O encontro ocorreu no auditório da Secretaria Regional de Chapecó e reuniu os integrantes do Conselho dos 11 municípios participantes: Águas Frias, Caxambu do Sul, Chapecó, Cordilheira Alta, Coronel Freitas, Guatambu, Nova Erechim, Nova Itaberaba, Planalto Alegre, Serra Alta e Sul Brasil. Na presença do secretário de Desenvolvimento Regional, Eldimar Jagnow, e do prefeito de Chapecó, José Cláudio Caramori, a primeira reunião de 2011 do Conselho teve em sua pauta a discussão sobre a importância do engajamento de lideranças e da população na luta pelo reconhecimento das comunitárias e a relevância dessas instituições no cenário educacional.

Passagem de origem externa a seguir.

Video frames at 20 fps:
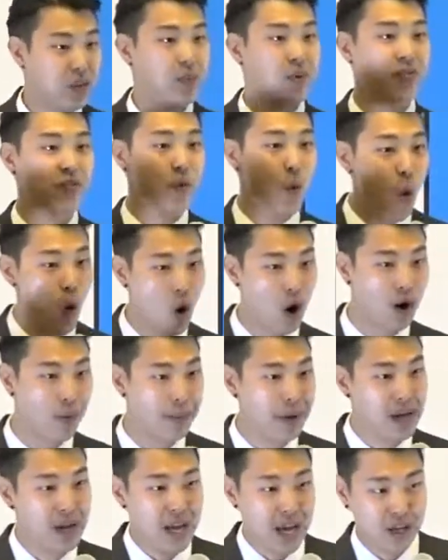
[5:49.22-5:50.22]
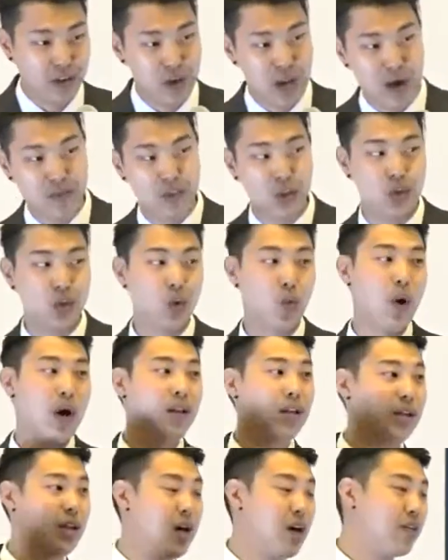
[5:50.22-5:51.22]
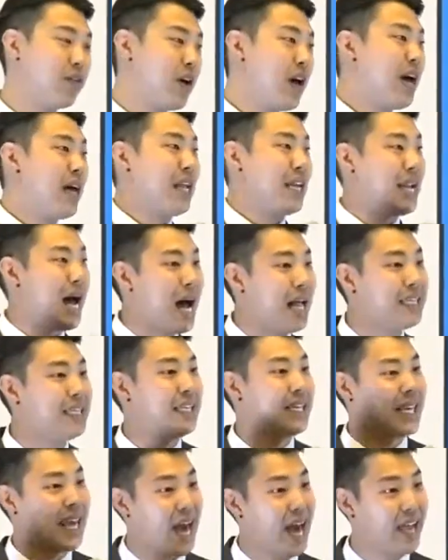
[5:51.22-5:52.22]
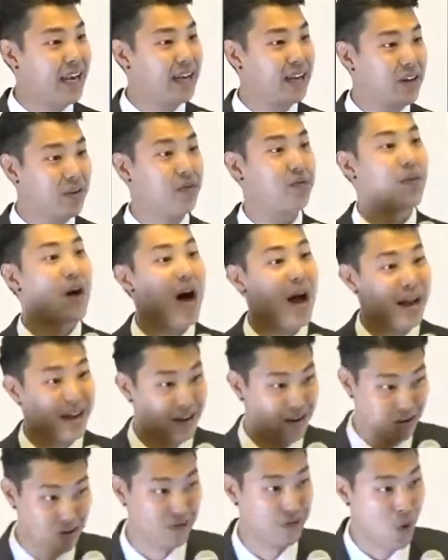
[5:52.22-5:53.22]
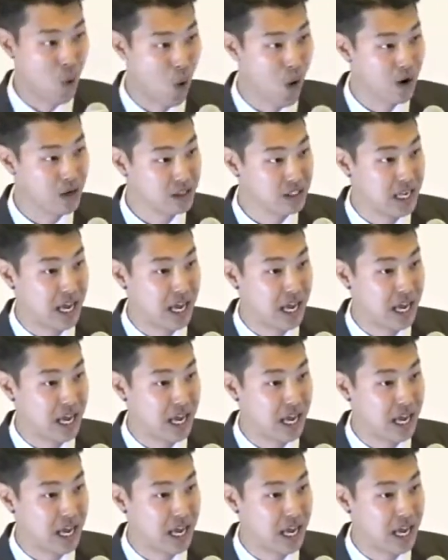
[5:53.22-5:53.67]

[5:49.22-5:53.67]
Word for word: perform and you have to do well enough not to get fired, of course,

O reitor da Unochapecó explicou que em todo o país as universidades comunitárias fazem mobilizações para que o projeto de lei seja aprovado no Congresso Nacional, garantindo assim maiores investimentos educacionais e benefícios para as instituições de caráter comunitário. “As universidades comunitárias são um importante fator de desenvolvimento em Santa Catarina e estão presentes em todas as regiões do Estado, oportunizando o acesso ao ensino superior de qualidade, sem a necessidade das pessoas se deslocarem para outros Estados do país. Além disso, contribuem com importantes projetos ligados ao desenvolvimento regional”, argumentou o professor Odilon aos conselheiros.

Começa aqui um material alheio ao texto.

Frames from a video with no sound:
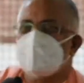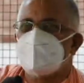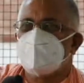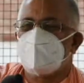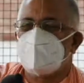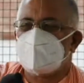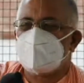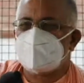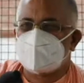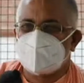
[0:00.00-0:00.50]

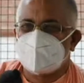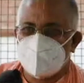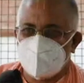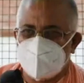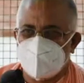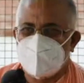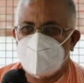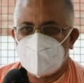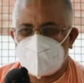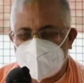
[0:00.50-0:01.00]
Please,
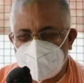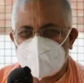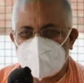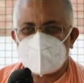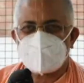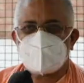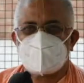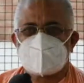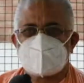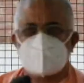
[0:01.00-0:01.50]
I
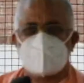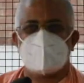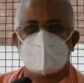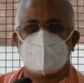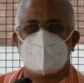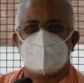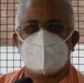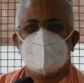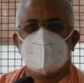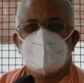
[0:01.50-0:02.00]
can't even say
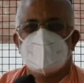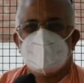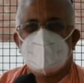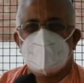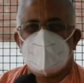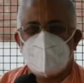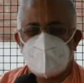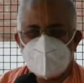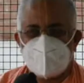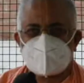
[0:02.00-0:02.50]
that.
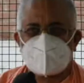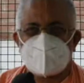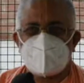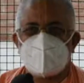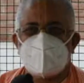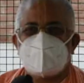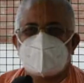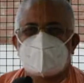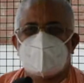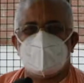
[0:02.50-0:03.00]
I'm a
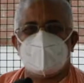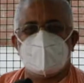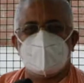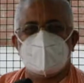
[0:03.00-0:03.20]
sannyasi.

Na Unochapecó, alunos, docentes e técnicos estão mobilizados na luta pelo reconhecimento das universidades comunitárias. Integrantes do Grupo de Trabalho das Universidades Comunitárias visitam todas as turmas da universidade para orientar os acadêmicos sobre o papel das Comunitárias e convidando a todos para assinar a lista de apoio no site www.comunitarias.org.br. 

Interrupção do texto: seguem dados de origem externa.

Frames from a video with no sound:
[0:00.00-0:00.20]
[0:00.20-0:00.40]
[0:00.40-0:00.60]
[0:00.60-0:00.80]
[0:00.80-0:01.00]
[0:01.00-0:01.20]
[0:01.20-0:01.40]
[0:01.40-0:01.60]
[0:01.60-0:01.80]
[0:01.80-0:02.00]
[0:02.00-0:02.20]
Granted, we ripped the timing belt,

Objetivos educacionais sem visar lucro

A universidade comunitária tem como principal objetivo promover a educação. Por não ter donos, essas instituições não visam lucro e 100% de tudo o que arrecadam é investido na melhoria das estruturas físicas, biblioteca, capacitação de professores e técnicos, no aumento da demanda de cursos e em serviços que têm reflexo direto na educação. Pelos últimos levantamentos do Ministério da Educação e Cultura (MEC), inúmeras universidades comunitárias estão entre as melhores do Brasil na qualidade do ensino. A Unochapecó, por exemplo, foi classificada no Índice Geral de Cursos (IGC) como a melhor universidade do Oeste de Santa Catarina e uma das 100 melhores do Brasil, entre 1.793 faculdades, centros universitários e universidades avaliadas, dados que reforçam a importância e a seriedade do trabalho realizado por essas instituições no cenário nacional de educação.

Além da teoria, obrigatória em qualquer instituição de ensino, as universidades comunitárias se preocupam em possibilitar o contato de seus acadêmicos com o futuro mercado de trabalho em que serão inseridos. Para isso, oferecem oportunidades de estágio não obrigatório com remuneração mensal. Somente na Unochapecó, a cada semestre mais de 600 alunos têm a chance de estagiar na sua área de atuação, alcançando o equilíbrio necessário para seu desenvolvimento profissional, ao aliar teoria e prática.

As universidades comunitárias ainda desenvolvem as áreas de pesquisa e extensão, levando as ideias e ações promovidas dentro do campus para a comunidade em que estão inseridas, de forma a promover o desenvolvimento regional. Além disso, as facilidades de ingresso permitem que pessoas que antes não tinham possibilidade de cursar a educação de nível superior estejam dentro de uma universidade para ampliar seus horizontes. Centenas desses acadêmicos são contemplados com uma das diversas modalidades de bolsas de estudo oferecidas pelas Comunitárias e assim concluem sua graduação pagando muito pouco ou, até mesmo, nada do valor da mensalidade.